More brutal and unflinchingly adult, it is this brilliant Season 2 that skewers the idea of the auteur-almighty cable dramedies that currently rule the roost, and Cherish is off the rails right from the get-go. Forever uncool, she rallies against this grittier, more explicit television world like a purist plugged desperately into nostalgia. It is sad and beautiful and funny, and there’s nobody quite like Valerie Cherish. Like Norma Desmond, she believes it is the pictures that got small. Unlike Norma Desmond, she’s never quite ready for her close-up.

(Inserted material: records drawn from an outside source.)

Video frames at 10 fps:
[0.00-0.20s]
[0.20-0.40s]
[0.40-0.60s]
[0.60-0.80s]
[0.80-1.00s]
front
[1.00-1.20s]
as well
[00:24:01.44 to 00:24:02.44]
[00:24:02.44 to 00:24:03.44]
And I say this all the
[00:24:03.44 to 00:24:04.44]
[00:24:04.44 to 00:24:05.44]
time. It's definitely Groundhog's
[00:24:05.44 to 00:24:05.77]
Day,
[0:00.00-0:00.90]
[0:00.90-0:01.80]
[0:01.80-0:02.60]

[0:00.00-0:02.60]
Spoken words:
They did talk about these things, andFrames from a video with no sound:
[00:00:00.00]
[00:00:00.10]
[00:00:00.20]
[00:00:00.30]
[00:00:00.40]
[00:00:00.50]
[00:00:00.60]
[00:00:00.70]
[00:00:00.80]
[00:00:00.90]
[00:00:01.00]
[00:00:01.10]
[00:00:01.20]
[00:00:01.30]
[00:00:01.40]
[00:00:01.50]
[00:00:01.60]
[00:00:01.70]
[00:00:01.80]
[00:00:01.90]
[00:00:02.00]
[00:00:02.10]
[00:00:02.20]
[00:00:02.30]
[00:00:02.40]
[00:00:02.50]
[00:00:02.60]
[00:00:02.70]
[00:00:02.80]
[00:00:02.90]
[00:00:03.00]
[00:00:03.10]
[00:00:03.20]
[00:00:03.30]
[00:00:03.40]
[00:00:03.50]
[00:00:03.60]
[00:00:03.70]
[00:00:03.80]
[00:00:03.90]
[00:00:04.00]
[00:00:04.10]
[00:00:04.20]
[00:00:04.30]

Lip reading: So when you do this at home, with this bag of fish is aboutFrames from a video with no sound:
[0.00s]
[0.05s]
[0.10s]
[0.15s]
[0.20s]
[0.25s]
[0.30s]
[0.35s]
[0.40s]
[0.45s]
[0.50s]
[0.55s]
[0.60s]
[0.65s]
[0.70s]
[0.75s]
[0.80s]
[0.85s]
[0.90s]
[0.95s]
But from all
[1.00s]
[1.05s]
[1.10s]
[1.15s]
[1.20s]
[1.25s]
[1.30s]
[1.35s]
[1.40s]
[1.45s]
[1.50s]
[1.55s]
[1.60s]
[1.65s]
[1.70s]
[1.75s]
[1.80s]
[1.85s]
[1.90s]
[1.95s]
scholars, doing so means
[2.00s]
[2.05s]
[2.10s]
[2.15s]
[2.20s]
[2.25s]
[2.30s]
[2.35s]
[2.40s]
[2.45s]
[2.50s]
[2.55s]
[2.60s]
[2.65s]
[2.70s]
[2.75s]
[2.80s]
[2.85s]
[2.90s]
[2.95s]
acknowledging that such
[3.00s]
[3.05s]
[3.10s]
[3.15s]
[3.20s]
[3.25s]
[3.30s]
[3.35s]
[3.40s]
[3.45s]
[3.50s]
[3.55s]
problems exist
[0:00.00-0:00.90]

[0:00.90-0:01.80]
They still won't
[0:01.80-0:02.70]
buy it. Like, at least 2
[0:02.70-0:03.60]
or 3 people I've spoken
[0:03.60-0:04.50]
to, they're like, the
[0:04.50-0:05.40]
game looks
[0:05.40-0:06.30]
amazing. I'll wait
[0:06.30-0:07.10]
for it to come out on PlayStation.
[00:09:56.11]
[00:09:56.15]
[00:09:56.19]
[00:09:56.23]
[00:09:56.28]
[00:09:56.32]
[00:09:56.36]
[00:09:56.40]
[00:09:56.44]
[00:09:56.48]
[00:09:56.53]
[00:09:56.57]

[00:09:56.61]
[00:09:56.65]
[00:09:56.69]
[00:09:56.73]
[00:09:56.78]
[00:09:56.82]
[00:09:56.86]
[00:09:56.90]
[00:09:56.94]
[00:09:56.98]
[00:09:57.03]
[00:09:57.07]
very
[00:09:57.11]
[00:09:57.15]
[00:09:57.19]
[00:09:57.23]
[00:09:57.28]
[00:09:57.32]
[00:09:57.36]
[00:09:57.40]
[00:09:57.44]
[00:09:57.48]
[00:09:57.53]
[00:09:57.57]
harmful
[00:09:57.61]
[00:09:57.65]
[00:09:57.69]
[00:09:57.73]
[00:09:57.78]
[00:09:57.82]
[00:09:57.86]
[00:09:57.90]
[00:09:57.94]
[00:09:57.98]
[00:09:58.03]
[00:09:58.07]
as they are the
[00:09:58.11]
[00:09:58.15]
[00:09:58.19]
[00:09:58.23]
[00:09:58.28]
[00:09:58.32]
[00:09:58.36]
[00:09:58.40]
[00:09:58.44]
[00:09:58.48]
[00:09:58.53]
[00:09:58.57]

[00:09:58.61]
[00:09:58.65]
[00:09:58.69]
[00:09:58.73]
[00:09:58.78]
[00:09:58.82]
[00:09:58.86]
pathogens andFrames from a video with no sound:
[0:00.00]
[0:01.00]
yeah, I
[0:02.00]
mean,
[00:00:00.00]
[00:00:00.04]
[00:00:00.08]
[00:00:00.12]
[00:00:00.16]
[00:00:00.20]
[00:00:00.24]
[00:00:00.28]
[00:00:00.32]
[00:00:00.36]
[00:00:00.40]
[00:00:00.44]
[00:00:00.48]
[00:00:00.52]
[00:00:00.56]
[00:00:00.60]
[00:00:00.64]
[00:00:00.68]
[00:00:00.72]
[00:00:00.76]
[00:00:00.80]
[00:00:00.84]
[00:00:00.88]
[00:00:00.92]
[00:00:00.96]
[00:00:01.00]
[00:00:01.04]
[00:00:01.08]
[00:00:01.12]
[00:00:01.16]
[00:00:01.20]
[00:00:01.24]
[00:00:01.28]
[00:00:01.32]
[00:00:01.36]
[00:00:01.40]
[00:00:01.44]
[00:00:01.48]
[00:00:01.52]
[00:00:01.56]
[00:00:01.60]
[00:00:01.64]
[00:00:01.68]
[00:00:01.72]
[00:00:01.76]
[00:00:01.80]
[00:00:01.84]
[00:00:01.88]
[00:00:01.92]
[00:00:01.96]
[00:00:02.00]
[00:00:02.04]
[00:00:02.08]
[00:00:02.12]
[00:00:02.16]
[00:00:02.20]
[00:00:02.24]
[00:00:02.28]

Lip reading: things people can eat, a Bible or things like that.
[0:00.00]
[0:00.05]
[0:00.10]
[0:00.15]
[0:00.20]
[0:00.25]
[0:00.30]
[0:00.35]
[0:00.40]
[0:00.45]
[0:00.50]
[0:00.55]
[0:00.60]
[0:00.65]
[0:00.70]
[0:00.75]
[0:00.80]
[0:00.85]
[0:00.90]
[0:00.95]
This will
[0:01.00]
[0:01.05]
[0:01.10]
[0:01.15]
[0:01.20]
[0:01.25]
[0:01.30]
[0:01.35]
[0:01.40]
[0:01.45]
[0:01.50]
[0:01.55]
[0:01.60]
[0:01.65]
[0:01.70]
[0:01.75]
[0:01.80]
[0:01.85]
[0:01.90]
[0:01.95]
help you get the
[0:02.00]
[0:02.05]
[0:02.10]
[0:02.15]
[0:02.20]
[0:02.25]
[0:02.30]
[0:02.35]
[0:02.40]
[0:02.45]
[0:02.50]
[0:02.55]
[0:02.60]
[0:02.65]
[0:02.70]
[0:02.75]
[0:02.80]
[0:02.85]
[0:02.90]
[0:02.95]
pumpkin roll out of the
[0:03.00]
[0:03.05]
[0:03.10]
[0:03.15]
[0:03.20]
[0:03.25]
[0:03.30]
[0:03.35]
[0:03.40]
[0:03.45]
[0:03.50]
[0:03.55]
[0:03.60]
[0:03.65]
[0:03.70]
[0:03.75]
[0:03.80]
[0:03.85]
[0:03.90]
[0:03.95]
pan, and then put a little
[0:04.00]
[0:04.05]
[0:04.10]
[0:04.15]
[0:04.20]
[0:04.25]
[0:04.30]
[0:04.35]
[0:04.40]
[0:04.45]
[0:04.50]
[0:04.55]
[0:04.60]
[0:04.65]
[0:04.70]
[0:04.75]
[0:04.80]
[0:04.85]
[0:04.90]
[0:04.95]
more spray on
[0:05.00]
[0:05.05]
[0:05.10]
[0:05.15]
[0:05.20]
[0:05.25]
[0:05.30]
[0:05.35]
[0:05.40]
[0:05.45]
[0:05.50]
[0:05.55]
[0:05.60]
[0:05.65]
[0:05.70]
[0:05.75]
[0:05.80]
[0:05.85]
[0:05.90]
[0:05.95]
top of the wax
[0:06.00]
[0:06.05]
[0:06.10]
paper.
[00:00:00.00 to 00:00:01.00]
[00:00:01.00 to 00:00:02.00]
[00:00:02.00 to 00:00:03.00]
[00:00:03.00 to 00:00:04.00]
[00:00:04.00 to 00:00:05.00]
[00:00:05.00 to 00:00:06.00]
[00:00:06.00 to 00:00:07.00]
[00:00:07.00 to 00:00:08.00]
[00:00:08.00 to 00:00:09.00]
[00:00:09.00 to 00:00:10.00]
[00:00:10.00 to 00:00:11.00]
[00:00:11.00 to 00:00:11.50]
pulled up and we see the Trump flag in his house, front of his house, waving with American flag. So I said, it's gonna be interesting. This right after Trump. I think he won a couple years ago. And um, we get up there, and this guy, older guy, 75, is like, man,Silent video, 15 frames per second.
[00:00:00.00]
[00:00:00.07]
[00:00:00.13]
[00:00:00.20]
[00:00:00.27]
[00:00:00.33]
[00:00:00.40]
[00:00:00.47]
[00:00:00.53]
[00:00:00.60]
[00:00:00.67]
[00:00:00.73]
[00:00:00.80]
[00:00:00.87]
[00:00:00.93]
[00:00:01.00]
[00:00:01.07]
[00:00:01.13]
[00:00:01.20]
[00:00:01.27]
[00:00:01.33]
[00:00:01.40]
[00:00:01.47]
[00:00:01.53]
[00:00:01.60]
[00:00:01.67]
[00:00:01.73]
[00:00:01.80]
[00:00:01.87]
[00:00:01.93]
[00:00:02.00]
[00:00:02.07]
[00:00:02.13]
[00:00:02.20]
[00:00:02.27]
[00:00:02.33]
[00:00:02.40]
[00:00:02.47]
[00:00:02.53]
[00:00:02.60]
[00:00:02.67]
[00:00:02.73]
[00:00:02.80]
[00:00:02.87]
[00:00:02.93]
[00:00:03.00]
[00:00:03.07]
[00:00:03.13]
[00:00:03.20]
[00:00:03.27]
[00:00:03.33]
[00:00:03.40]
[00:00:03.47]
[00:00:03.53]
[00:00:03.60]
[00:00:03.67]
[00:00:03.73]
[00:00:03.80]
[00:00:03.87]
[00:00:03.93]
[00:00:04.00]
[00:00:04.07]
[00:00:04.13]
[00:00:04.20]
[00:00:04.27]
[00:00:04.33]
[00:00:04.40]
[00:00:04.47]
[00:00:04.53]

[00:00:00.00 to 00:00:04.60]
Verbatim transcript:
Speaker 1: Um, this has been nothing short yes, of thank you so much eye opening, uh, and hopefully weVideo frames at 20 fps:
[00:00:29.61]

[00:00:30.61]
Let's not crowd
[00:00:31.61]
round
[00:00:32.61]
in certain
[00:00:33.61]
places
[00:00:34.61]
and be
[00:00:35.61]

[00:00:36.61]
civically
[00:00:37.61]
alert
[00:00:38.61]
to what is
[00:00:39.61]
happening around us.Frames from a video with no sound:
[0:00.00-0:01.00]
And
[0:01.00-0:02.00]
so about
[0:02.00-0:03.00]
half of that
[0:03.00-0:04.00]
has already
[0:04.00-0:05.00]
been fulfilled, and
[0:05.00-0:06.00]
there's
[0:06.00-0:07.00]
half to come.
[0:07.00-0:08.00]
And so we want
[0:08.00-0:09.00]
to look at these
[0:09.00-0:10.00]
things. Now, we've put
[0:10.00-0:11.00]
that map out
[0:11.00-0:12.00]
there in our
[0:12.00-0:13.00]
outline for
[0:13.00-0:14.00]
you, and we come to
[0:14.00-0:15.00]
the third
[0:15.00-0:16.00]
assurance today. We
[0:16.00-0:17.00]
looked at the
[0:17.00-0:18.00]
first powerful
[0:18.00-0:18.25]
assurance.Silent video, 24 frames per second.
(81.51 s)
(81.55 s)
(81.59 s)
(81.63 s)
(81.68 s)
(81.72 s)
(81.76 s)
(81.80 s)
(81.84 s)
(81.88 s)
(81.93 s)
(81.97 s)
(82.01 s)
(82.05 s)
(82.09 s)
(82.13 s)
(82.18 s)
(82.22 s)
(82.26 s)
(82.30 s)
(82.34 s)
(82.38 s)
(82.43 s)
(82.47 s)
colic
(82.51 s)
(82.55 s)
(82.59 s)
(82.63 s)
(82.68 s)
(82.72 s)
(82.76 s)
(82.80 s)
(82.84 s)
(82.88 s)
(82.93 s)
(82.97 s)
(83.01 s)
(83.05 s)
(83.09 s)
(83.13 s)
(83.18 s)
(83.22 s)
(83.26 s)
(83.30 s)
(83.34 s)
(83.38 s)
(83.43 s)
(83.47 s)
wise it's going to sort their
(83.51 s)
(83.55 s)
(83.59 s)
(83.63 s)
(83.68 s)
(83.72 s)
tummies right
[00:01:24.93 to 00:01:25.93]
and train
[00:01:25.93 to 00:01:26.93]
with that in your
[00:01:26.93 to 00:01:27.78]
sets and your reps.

What life’s too short to watch:
Ampersands and ambition are hardly the same thing, and Denis Leary’s Sex & Drugs & Rock & Roll has one of them. Acerbic comedian Leary is a fine choice to headline this tale of a worn-out rocker, but perhaps he shouldn’t have been show-runner, for it feels as long in the tooth as its desperate, embarrassing protagonist. The show, streaming in India via Hotstar, is midway through Season 2 and while some of the characters may intrigue, the band itself is too mediocre to sit through. Find another gig.
What everybody’s watching:
Stay current by watching the latest Netflix sensation, Stranger Things, an 80s-set sci-fi thriller that pays faithful homage to the works of Steven Spielberg, Stephen King and John Carpenter. Drink up these eight episodes—next season will see a whole other storyline and characters—and revel in the nostalgic headiness. Over at Hotstar, you really must clamber aboard HBO’s latest, The Night Of, a brilliantly performed crime drama starring John Turturro, Riz Ahmed and our very own Poorna Jagannathan. One of the year’s breakout shows, it’s just beginning to unfold and you would do well to befriend anyone in love with it.
Documentary to watch this week:
Kabali may or may not be your thing, but no movie star in the world has fans as fanatical like Rajinikanth. Rinku Kalsy’s deeply engrossing 2015 doc For The Love Of A Man captures the hysteria, the undying devotion and the man himself. Now on Netflix.
Stream of stories is a weekly column about what to watch online.